### Stored data
--------------------------------

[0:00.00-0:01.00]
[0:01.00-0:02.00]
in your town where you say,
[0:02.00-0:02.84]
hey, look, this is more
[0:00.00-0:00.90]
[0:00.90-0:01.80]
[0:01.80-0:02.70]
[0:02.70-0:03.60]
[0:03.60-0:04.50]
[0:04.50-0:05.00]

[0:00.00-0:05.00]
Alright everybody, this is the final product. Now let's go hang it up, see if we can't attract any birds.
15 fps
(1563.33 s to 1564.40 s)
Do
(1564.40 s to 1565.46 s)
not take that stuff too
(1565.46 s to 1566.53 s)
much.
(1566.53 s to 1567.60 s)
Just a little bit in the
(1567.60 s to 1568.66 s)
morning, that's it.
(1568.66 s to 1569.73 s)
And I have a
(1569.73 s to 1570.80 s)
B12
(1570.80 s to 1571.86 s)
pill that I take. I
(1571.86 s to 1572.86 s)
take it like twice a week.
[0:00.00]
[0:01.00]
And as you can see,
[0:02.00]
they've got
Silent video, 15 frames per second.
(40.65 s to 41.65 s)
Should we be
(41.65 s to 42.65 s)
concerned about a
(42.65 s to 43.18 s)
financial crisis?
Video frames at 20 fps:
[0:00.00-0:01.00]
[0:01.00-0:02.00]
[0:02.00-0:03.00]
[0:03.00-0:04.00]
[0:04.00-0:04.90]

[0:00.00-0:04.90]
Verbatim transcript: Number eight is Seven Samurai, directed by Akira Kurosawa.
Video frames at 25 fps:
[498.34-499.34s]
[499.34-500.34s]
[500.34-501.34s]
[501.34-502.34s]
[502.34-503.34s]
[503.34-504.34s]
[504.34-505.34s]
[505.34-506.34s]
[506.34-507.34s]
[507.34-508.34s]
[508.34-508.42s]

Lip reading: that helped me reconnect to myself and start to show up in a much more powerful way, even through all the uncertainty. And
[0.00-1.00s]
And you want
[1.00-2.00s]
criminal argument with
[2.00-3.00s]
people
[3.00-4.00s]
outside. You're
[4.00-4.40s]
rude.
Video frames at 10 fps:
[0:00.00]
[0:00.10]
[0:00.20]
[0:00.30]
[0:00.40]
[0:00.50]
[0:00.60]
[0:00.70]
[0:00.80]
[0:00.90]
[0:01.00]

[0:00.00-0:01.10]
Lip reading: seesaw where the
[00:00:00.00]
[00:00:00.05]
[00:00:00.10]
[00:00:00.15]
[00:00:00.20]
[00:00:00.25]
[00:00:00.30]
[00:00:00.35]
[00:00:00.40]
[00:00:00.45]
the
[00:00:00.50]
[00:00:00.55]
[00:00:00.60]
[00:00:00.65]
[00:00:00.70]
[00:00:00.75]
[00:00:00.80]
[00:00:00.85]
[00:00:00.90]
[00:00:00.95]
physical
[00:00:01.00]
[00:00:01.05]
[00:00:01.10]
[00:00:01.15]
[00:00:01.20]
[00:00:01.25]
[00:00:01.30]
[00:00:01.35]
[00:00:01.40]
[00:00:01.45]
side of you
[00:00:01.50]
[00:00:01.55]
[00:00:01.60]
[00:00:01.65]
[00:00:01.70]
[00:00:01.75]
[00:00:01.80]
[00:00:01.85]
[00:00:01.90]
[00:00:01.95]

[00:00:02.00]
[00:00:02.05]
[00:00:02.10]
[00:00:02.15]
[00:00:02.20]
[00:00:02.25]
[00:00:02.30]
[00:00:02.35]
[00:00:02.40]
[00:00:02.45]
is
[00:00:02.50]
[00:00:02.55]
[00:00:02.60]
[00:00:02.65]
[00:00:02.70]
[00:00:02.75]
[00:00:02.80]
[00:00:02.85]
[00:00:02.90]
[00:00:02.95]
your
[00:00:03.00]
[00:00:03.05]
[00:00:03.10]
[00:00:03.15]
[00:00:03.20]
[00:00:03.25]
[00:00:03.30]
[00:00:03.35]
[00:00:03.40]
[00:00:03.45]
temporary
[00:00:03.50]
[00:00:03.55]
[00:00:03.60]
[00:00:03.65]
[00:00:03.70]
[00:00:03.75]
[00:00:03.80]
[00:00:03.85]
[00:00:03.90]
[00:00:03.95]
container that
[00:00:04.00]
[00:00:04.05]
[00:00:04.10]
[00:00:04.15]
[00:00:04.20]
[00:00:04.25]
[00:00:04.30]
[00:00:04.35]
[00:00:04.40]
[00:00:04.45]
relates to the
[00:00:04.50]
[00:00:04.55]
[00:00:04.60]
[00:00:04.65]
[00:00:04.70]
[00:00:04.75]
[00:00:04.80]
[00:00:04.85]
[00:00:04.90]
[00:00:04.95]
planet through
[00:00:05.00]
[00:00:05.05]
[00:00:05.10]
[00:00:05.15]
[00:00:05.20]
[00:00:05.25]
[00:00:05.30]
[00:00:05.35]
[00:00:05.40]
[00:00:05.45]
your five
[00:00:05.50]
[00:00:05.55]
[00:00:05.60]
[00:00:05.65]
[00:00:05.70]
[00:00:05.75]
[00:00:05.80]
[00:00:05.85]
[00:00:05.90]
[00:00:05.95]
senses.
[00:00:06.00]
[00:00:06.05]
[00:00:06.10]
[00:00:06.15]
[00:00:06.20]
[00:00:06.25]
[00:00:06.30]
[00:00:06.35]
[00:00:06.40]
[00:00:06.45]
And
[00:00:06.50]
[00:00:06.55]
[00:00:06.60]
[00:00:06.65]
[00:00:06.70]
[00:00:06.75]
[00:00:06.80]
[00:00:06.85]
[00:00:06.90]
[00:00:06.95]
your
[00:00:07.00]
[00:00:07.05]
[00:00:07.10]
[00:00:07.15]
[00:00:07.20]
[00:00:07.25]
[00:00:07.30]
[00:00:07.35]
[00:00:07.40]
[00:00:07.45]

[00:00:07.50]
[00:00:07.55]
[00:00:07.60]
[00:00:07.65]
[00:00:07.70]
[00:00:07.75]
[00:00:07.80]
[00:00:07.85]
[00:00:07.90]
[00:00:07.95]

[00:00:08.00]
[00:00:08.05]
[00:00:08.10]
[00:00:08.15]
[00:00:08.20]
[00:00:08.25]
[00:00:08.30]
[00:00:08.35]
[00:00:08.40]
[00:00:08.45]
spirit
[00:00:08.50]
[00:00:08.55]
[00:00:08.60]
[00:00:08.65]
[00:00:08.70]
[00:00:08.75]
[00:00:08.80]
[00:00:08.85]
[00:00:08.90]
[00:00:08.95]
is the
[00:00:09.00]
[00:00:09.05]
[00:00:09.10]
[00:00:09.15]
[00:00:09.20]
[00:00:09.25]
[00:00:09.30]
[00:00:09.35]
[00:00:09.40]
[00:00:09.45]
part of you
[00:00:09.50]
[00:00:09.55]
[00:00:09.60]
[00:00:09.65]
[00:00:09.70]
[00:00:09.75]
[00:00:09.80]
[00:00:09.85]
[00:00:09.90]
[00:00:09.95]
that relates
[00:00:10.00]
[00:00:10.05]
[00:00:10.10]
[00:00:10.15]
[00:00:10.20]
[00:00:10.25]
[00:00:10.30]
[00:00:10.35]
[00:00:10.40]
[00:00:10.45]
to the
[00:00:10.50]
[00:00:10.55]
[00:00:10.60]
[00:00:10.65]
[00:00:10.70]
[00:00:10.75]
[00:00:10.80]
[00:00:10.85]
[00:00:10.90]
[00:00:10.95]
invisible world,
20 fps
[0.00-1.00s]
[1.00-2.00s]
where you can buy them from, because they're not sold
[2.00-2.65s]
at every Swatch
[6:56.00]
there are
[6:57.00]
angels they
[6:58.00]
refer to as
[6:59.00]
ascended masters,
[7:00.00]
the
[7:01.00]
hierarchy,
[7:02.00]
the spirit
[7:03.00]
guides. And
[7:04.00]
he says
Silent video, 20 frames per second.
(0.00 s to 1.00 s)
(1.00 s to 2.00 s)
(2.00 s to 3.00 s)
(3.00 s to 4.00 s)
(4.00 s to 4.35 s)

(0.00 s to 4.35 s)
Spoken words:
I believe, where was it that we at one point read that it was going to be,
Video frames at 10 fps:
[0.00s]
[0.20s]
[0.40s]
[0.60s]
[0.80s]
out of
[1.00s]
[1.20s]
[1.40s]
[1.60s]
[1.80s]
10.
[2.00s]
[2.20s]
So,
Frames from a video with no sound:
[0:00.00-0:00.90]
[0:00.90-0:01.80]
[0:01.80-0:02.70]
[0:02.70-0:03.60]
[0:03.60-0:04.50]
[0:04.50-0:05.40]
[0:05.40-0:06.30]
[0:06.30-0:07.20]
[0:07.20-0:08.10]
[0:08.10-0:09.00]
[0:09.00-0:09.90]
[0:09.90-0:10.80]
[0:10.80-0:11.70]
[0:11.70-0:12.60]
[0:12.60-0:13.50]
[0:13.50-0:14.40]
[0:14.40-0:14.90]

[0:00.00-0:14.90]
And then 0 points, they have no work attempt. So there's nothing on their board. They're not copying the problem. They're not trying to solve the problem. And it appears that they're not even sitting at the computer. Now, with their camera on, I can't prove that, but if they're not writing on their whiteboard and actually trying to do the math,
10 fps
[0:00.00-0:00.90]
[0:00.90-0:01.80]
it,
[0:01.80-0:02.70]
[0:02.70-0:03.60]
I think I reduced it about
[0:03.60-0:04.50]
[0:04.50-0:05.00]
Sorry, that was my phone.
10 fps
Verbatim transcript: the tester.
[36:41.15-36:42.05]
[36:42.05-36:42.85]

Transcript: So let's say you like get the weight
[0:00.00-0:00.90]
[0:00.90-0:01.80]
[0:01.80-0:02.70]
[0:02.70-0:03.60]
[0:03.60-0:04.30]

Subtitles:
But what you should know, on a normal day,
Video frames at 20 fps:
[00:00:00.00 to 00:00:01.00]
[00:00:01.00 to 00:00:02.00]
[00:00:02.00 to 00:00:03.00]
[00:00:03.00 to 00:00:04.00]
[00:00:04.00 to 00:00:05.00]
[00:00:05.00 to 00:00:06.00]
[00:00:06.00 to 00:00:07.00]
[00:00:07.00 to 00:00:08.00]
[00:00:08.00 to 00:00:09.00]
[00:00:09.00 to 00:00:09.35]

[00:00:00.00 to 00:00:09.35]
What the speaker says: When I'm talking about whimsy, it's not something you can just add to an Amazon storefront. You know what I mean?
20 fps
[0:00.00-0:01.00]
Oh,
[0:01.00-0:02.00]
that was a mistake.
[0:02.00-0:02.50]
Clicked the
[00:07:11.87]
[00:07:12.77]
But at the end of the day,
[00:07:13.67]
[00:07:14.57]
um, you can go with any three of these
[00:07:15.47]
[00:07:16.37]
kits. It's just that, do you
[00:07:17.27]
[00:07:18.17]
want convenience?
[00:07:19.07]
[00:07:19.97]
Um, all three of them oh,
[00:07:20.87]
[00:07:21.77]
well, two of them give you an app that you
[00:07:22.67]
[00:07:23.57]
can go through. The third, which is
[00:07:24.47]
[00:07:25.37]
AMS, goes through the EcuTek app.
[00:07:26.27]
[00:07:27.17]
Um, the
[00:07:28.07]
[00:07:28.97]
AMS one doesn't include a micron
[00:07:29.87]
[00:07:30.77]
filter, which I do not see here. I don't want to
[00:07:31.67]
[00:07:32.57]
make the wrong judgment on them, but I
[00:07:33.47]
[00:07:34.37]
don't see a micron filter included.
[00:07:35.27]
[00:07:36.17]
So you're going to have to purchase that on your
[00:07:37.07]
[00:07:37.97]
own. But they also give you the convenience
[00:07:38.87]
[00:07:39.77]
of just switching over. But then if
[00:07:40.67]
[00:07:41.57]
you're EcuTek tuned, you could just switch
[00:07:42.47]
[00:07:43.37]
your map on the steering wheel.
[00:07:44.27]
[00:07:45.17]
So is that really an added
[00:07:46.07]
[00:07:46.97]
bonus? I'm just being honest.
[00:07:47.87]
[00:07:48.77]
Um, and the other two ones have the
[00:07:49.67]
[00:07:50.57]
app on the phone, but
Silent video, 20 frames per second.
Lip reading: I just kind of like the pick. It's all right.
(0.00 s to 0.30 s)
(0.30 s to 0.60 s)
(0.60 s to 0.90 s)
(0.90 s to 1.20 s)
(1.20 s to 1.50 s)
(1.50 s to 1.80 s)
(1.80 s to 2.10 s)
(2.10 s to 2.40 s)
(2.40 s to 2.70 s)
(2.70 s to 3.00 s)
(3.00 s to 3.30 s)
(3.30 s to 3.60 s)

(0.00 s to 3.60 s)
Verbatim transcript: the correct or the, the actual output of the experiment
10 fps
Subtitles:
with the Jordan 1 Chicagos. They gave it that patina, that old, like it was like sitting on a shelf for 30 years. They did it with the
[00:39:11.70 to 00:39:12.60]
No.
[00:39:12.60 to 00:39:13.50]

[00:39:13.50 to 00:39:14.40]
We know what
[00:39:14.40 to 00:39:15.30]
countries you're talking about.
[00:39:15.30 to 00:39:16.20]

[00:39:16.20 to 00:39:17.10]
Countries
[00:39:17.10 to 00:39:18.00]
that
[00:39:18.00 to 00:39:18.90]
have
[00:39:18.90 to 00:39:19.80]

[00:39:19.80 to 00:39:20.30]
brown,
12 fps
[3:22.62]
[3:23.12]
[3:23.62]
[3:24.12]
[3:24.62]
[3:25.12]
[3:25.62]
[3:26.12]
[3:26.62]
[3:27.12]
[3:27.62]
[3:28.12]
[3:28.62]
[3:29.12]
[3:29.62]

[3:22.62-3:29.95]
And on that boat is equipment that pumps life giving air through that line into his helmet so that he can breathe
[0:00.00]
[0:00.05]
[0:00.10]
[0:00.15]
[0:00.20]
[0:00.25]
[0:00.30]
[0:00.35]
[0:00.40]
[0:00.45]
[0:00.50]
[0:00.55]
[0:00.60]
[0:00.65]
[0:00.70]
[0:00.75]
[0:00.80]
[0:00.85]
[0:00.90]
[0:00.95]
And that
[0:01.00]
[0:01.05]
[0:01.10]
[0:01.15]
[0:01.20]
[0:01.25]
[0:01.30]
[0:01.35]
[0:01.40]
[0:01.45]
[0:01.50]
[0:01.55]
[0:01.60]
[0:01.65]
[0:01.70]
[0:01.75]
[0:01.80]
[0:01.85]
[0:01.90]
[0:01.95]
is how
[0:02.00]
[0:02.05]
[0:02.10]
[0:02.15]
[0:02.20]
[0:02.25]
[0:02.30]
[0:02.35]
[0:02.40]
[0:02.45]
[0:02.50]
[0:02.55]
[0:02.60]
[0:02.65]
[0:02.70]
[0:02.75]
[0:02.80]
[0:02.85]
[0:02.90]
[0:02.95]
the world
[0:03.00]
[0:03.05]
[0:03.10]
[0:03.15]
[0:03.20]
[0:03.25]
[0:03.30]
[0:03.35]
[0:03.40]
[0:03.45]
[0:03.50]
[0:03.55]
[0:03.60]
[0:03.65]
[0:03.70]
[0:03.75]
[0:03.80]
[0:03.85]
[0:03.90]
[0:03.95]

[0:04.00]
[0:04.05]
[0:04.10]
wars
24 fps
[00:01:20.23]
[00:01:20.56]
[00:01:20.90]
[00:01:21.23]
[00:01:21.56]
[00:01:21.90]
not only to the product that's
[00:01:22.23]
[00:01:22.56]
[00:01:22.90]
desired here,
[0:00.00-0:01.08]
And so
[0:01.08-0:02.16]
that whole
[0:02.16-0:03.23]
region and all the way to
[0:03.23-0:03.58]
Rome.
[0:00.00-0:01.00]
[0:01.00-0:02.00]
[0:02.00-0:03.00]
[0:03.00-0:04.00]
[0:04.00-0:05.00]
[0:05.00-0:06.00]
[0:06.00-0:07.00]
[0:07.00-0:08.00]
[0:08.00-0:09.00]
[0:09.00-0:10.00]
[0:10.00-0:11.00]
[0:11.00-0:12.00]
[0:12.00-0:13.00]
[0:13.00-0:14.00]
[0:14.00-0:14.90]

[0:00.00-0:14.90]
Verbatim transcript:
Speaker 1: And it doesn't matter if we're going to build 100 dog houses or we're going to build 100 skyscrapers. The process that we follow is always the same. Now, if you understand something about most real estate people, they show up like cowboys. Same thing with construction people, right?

--------------------------------

### TASK REQUIREMENTS
Each line above that has the word "reading" must be copied.

### ANSWER SPACE
Lip reading: that helped me reconnect to myself and start to show up in a much more powerful way, even through all the uncertainty. And
Lip reading: seesaw where the
Lip reading: I just kind of like the pick. It's all right.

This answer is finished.